__Exercise aim__
Retype, word for word, the line holding "[332.31-332.56s]" and each line after it down to the end of the data; pictures are not copied.

__Dataset excerpts__
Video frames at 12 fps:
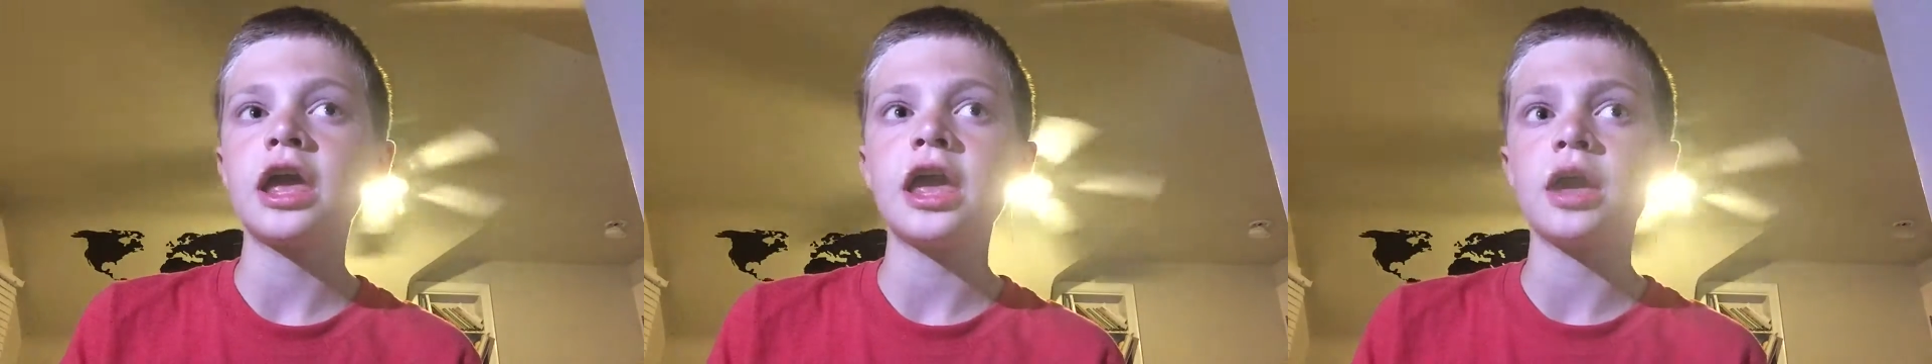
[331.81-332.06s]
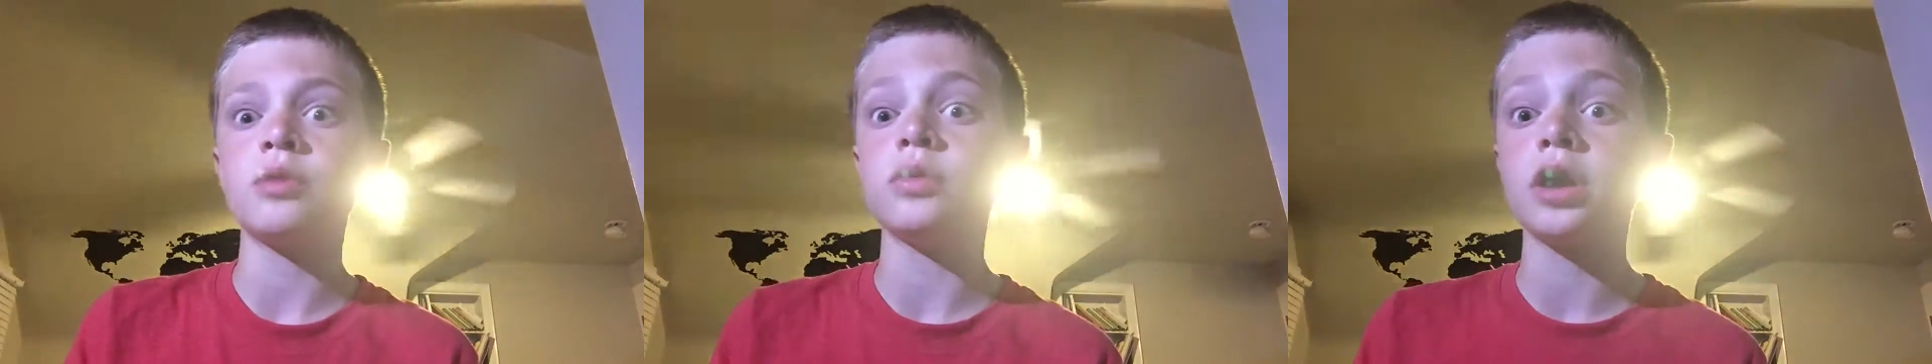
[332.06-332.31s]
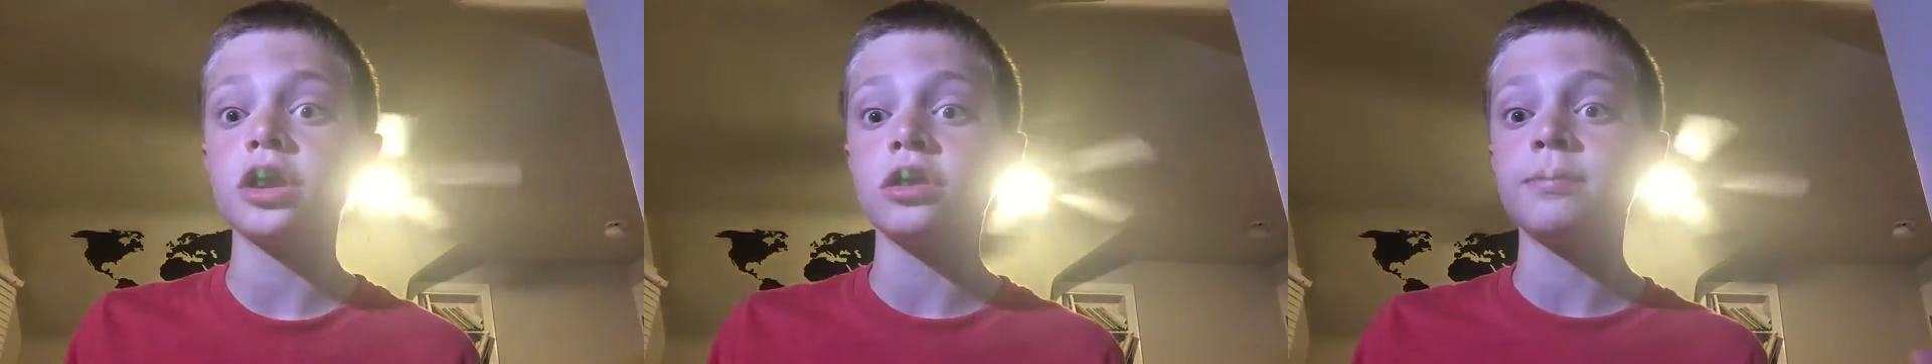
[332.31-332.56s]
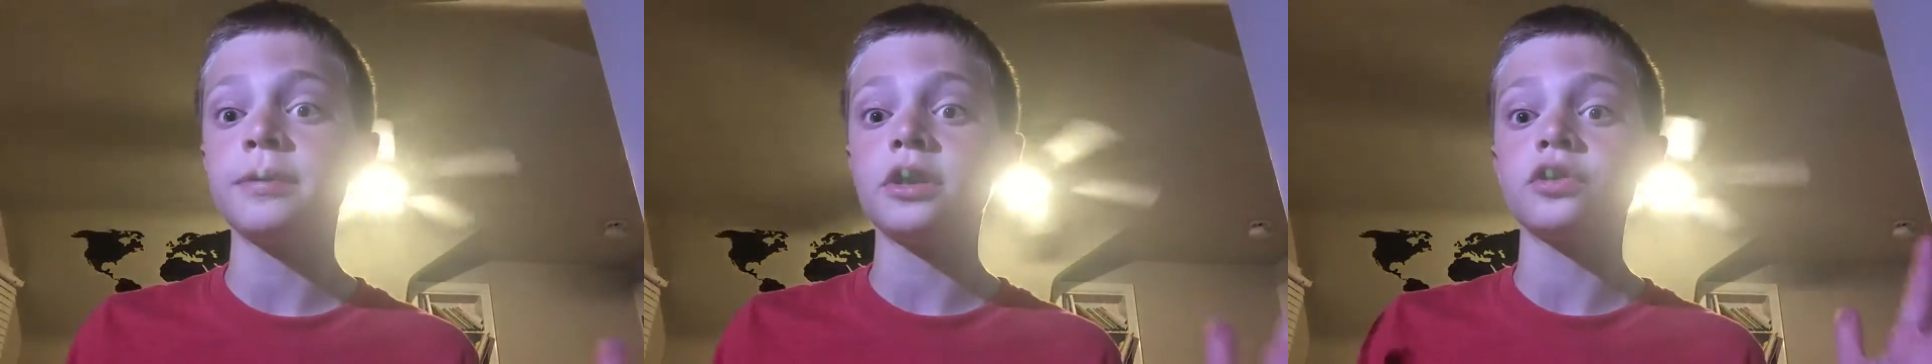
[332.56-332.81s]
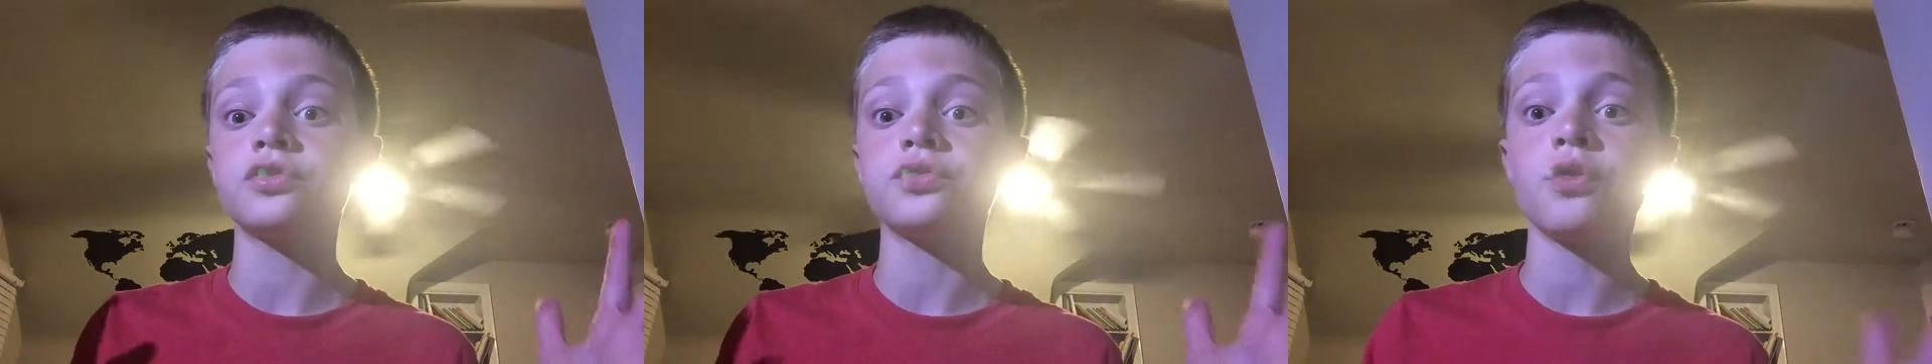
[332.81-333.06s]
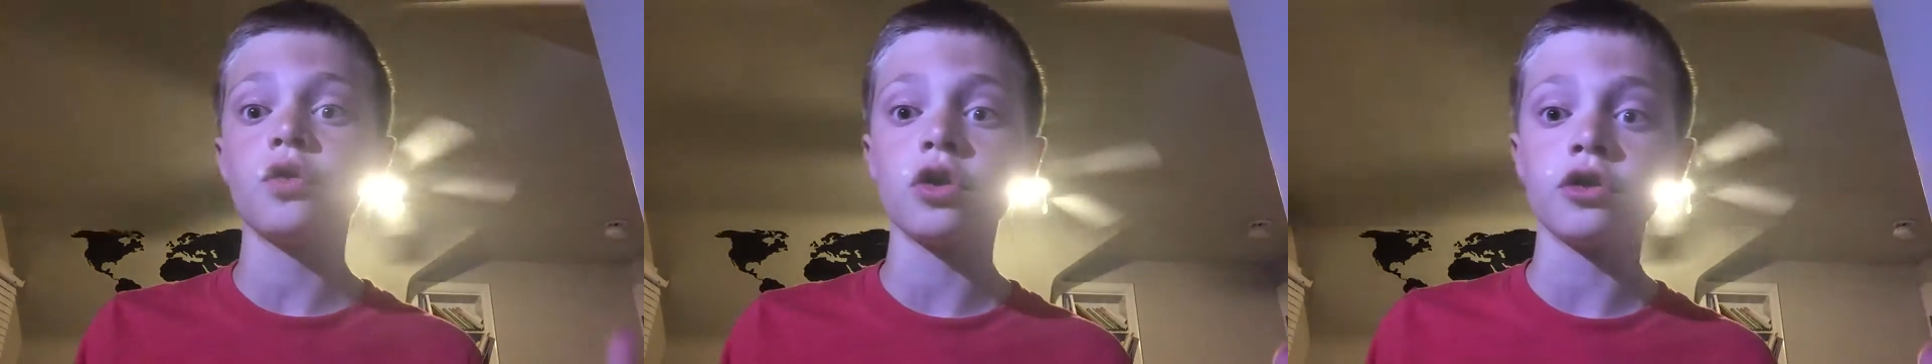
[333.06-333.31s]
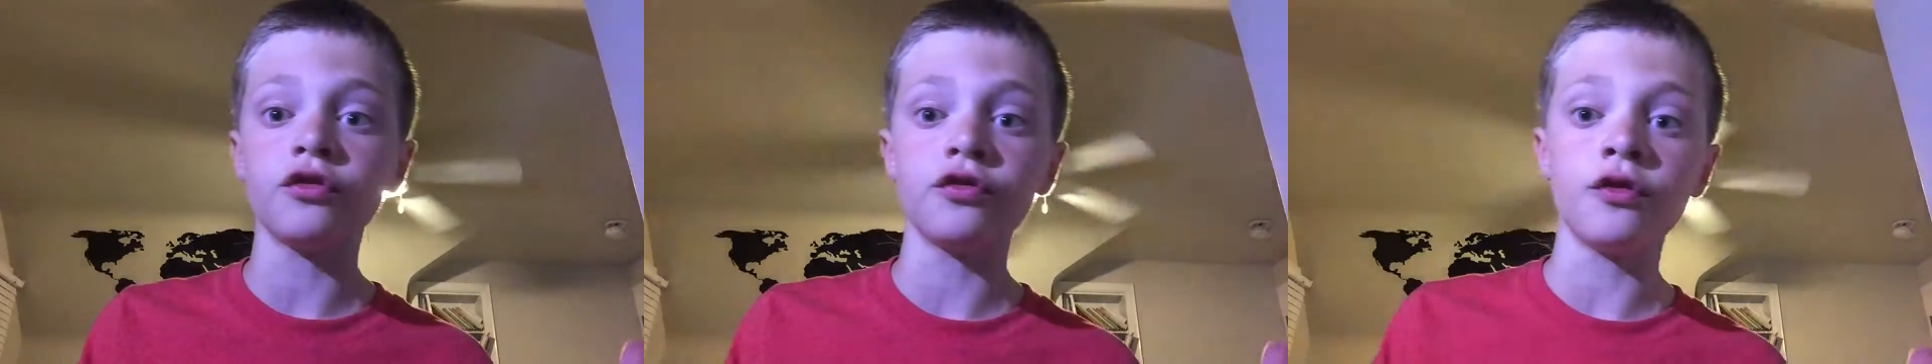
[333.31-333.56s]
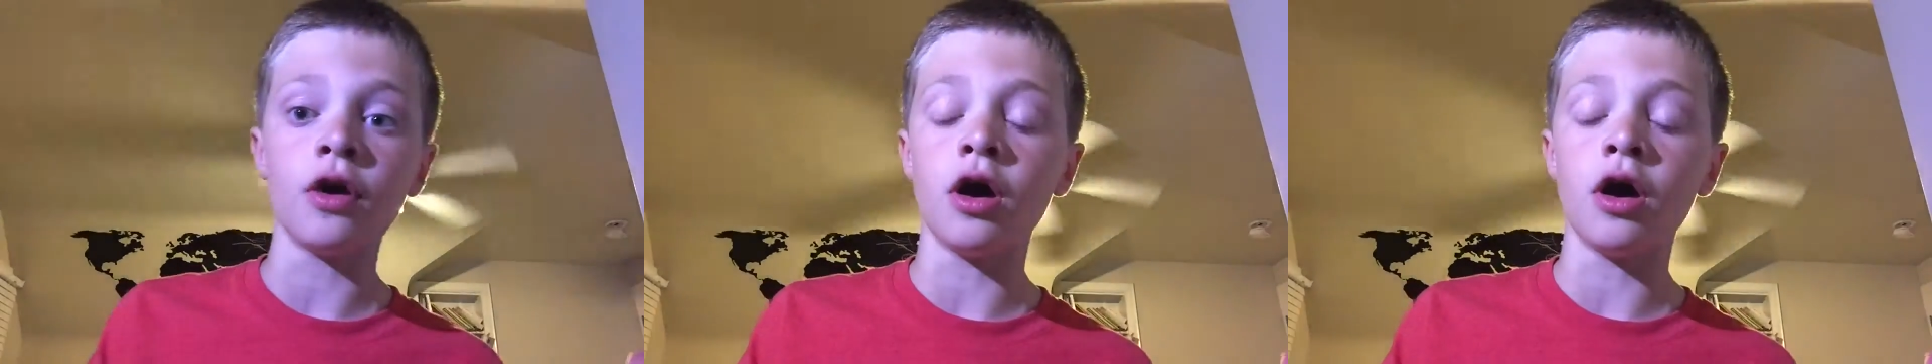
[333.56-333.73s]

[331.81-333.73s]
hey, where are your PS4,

__Task result__
[332.31-332.56s]
[332.56-332.81s]
[332.81-333.06s]
[333.06-333.31s]
[333.31-333.56s]
[333.56-333.73s]

[331.81-333.73s]
hey, where are your PS4,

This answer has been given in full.